PUT /servers/ 1/meta/ key1
{ "key1": "value1", "key2": "value2" }
That's fine with me, but might be unexpected.
I'm really confused by the spec. Sometimes it's meta, sometimes metadata, sometimes there's a values collection, sometimes there's not. So it's a bit difficult to verify this against the spec. But as long as you're consistent (and it looks like you are), we can always fix the spec to match...
This ones a total nit-pick: do you think that delete_ instance_ metadata should filter by deleted=False, so that we don't keep marking a key as deleted once it is deleted?
However, as a consequence: What happens if I delete a key, and then try to create (or update) the same key. It looks like you'll get a PK violation?
A general discussion point (not for this patch, probably): should our DB layer be throwing exceptions when it doesn't find things? It seems to cause complexity... I like the convention that get_X throws, whereas find_X returns None if not found.
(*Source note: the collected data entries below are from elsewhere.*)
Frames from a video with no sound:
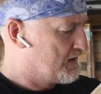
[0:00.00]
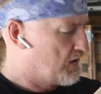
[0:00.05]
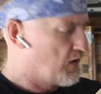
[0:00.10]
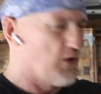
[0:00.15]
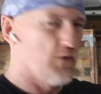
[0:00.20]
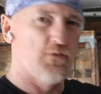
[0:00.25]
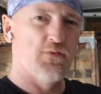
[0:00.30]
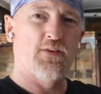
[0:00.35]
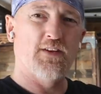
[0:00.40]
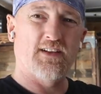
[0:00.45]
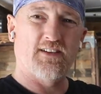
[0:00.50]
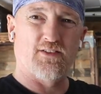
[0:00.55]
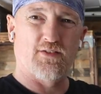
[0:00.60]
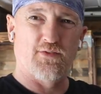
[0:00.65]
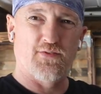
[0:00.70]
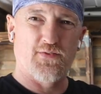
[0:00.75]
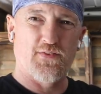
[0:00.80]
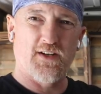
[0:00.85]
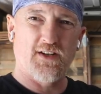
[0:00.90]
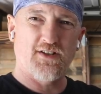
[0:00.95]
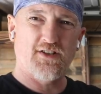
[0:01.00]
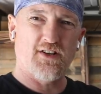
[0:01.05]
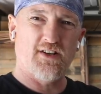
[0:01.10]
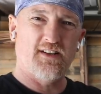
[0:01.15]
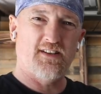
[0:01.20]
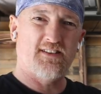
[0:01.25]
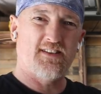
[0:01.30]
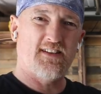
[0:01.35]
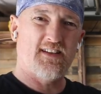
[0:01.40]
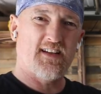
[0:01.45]
hopefully get some finish on
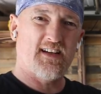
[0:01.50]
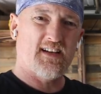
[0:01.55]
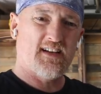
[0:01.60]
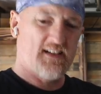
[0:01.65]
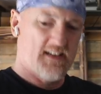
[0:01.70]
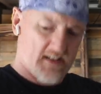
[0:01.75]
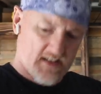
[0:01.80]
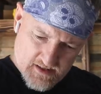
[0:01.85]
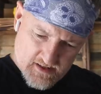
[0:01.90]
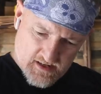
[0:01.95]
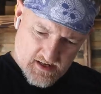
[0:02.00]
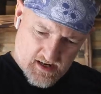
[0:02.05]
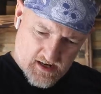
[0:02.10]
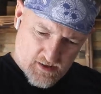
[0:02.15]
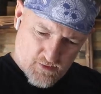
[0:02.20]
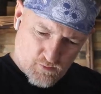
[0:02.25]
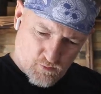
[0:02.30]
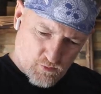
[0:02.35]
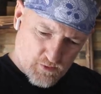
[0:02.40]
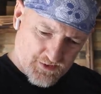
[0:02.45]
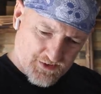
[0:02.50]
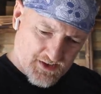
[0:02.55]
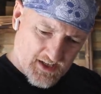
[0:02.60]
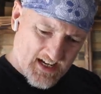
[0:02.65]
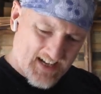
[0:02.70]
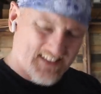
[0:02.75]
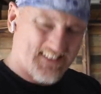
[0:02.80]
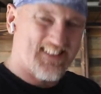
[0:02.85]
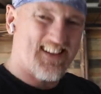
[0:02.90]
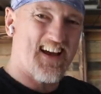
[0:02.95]
it today. Uh, I would
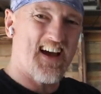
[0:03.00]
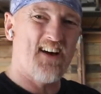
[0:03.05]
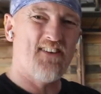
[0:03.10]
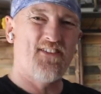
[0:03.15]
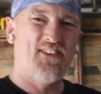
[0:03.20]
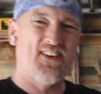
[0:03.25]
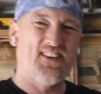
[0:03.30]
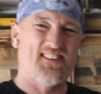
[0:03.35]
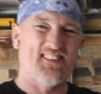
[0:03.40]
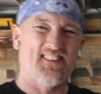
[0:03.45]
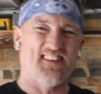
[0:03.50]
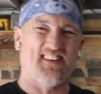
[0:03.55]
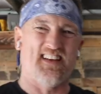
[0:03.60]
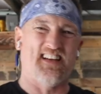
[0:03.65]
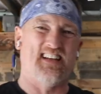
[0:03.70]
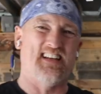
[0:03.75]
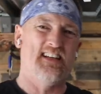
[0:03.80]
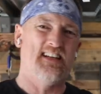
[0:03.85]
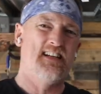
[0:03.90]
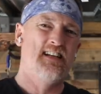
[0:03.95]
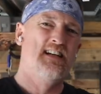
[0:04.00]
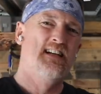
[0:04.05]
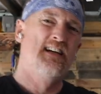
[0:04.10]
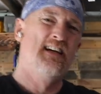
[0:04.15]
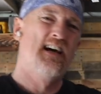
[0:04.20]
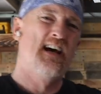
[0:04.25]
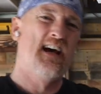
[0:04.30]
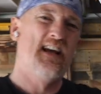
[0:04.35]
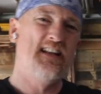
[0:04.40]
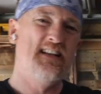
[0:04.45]
like to have this like
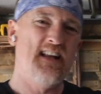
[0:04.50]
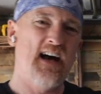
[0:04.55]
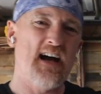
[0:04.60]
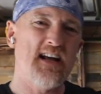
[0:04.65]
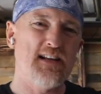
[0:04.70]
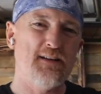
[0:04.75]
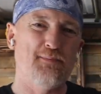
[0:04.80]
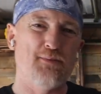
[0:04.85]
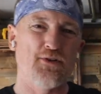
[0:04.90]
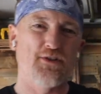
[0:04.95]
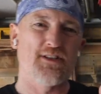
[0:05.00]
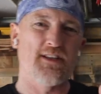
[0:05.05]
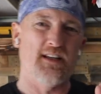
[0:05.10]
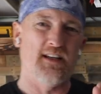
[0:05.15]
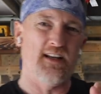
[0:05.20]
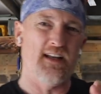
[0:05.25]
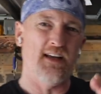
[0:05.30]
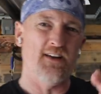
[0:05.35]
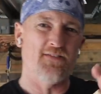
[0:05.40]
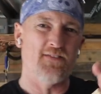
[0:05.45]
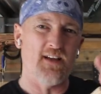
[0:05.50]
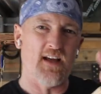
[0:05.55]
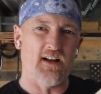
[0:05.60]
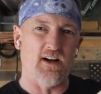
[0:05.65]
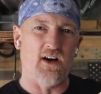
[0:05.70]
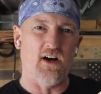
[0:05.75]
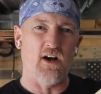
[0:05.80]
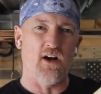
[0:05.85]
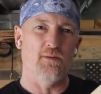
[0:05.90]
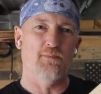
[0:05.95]
90% if
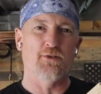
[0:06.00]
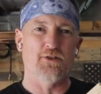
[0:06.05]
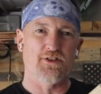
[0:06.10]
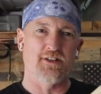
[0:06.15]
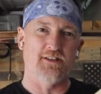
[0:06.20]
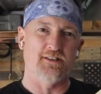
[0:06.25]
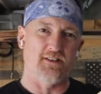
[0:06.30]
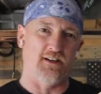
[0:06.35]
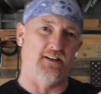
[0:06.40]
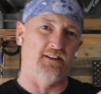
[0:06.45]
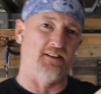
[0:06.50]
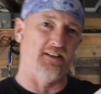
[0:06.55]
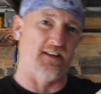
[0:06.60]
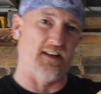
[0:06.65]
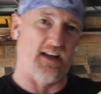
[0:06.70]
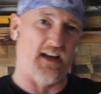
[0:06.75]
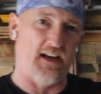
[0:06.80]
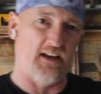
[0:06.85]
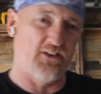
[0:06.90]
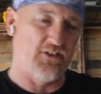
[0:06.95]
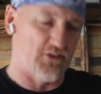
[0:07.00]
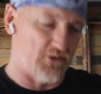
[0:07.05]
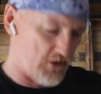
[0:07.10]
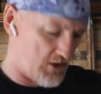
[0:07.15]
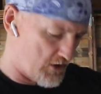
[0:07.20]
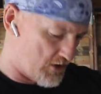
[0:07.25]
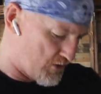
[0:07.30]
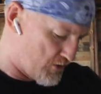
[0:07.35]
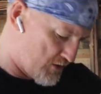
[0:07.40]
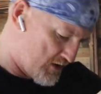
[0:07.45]
not 100% done today.
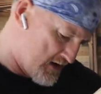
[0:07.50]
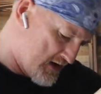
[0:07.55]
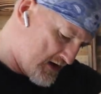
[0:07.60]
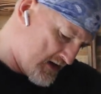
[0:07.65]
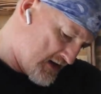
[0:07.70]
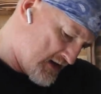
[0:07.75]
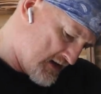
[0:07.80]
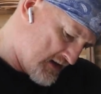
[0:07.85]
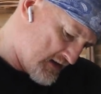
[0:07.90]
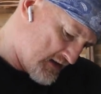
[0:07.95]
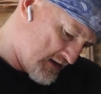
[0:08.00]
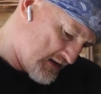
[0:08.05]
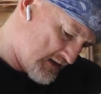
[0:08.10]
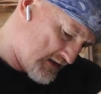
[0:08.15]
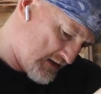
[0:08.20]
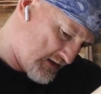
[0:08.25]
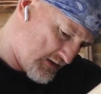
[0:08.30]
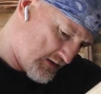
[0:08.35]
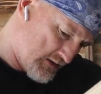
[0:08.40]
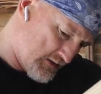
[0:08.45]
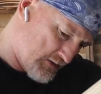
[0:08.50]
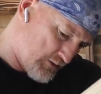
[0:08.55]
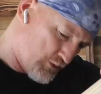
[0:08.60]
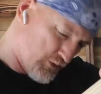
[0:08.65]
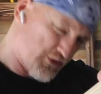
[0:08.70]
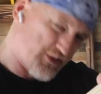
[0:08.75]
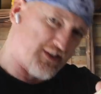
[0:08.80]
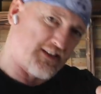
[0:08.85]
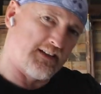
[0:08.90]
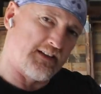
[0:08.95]
So
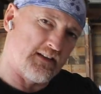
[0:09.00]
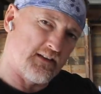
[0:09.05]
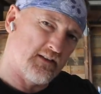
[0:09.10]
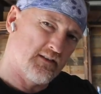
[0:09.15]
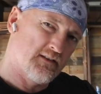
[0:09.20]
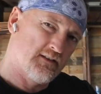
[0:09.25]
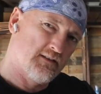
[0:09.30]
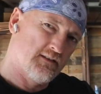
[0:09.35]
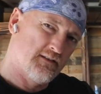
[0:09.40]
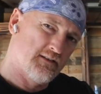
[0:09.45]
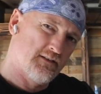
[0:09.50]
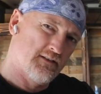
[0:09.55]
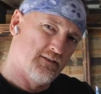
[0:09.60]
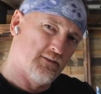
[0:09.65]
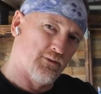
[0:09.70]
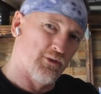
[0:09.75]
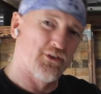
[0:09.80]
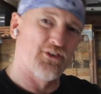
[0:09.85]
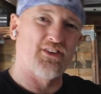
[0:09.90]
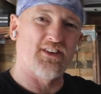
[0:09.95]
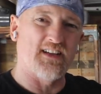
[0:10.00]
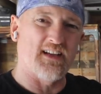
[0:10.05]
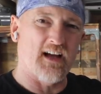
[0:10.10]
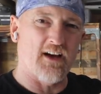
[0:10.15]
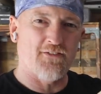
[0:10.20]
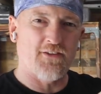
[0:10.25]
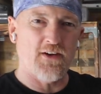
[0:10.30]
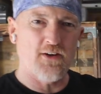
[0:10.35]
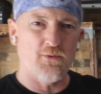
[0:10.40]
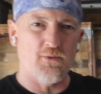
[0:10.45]
we'll see. We'll see.
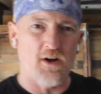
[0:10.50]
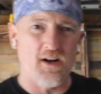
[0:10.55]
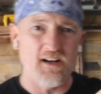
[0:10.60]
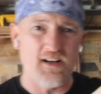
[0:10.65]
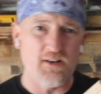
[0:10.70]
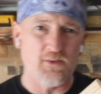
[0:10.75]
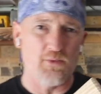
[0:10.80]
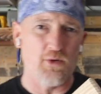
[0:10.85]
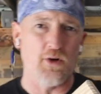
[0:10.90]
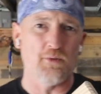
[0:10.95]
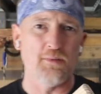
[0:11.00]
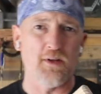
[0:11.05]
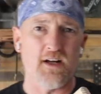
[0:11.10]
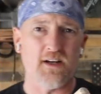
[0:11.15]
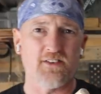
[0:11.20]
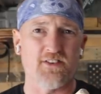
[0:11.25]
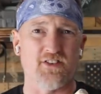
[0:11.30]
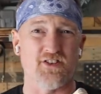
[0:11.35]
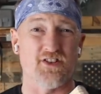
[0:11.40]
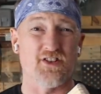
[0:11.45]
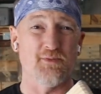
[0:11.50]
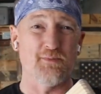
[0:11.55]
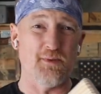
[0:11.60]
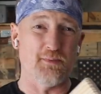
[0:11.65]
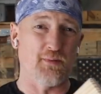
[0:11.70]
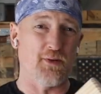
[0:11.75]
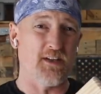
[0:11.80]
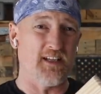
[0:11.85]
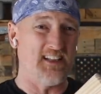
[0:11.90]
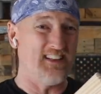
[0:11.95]
If I don't run into roadblocks, this should be
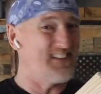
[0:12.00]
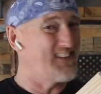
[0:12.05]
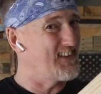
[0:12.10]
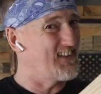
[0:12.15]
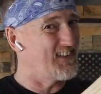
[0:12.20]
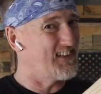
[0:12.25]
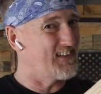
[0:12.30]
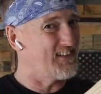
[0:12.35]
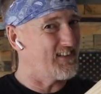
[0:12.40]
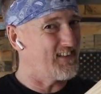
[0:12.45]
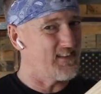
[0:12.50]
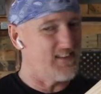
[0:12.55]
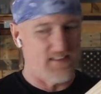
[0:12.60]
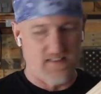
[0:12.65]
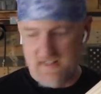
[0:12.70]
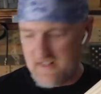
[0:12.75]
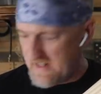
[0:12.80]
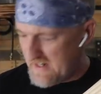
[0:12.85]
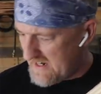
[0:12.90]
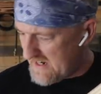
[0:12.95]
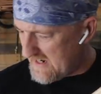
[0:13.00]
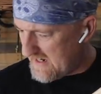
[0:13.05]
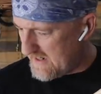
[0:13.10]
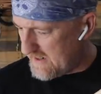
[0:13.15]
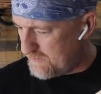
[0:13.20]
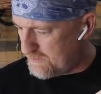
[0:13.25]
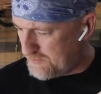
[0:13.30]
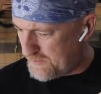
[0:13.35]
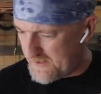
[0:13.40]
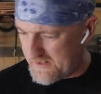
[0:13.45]
pretty easy to get done,
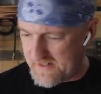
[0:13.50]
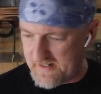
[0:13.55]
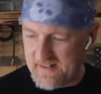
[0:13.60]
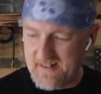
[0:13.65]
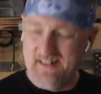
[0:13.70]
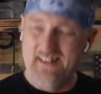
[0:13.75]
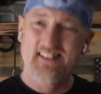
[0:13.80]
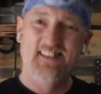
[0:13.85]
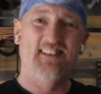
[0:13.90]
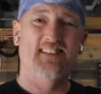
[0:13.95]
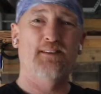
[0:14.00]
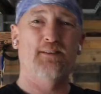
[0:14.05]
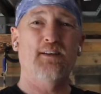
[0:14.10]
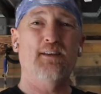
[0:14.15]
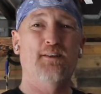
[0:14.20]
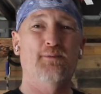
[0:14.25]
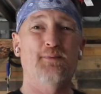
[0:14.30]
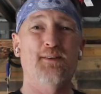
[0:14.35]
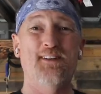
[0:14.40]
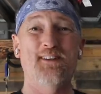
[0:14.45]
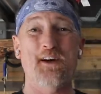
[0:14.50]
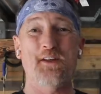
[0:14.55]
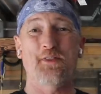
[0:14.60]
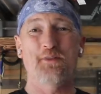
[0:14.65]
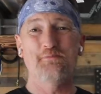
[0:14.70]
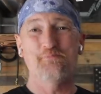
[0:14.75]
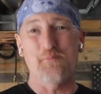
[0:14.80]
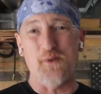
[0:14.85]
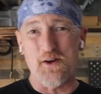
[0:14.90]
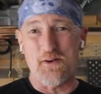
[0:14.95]
uh, but this thing's been
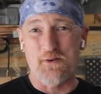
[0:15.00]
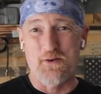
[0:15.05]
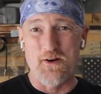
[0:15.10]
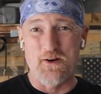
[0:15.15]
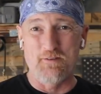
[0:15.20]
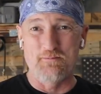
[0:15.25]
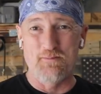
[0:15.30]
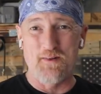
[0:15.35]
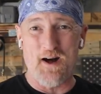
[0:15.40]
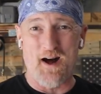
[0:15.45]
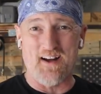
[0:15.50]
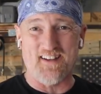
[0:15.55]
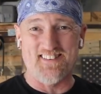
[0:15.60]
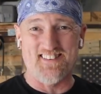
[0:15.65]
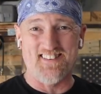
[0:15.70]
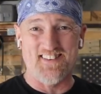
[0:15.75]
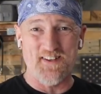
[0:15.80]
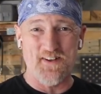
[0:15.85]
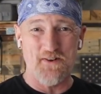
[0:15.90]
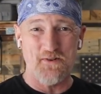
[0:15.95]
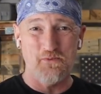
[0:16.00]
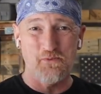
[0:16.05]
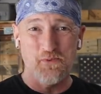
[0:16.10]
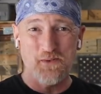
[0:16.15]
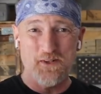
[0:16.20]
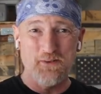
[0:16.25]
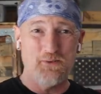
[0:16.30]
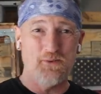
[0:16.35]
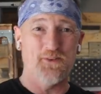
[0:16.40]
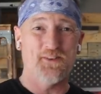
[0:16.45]
nothing but roadblocks, so
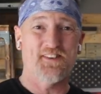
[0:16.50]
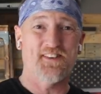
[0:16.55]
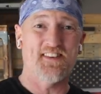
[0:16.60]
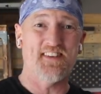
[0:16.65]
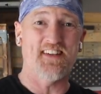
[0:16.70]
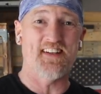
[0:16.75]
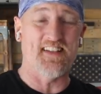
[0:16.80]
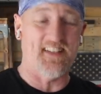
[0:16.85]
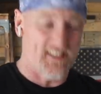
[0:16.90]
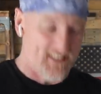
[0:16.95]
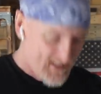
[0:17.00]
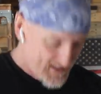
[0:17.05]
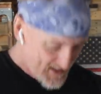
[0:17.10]
we will see.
What are we doing about XML formatting? I don't see how this gets marshalled to the correct XML (though it might be - I didn't actually try this) I'd rather see this merged and then XML fixed separately if there are problems. In general, I'd like to see us testing the XML, because the use of schema means that we get a lot of tests "for free".
They're all a bit nit-picky, but I'm marking as "Needs information" for now because collectively I think they're sort of important.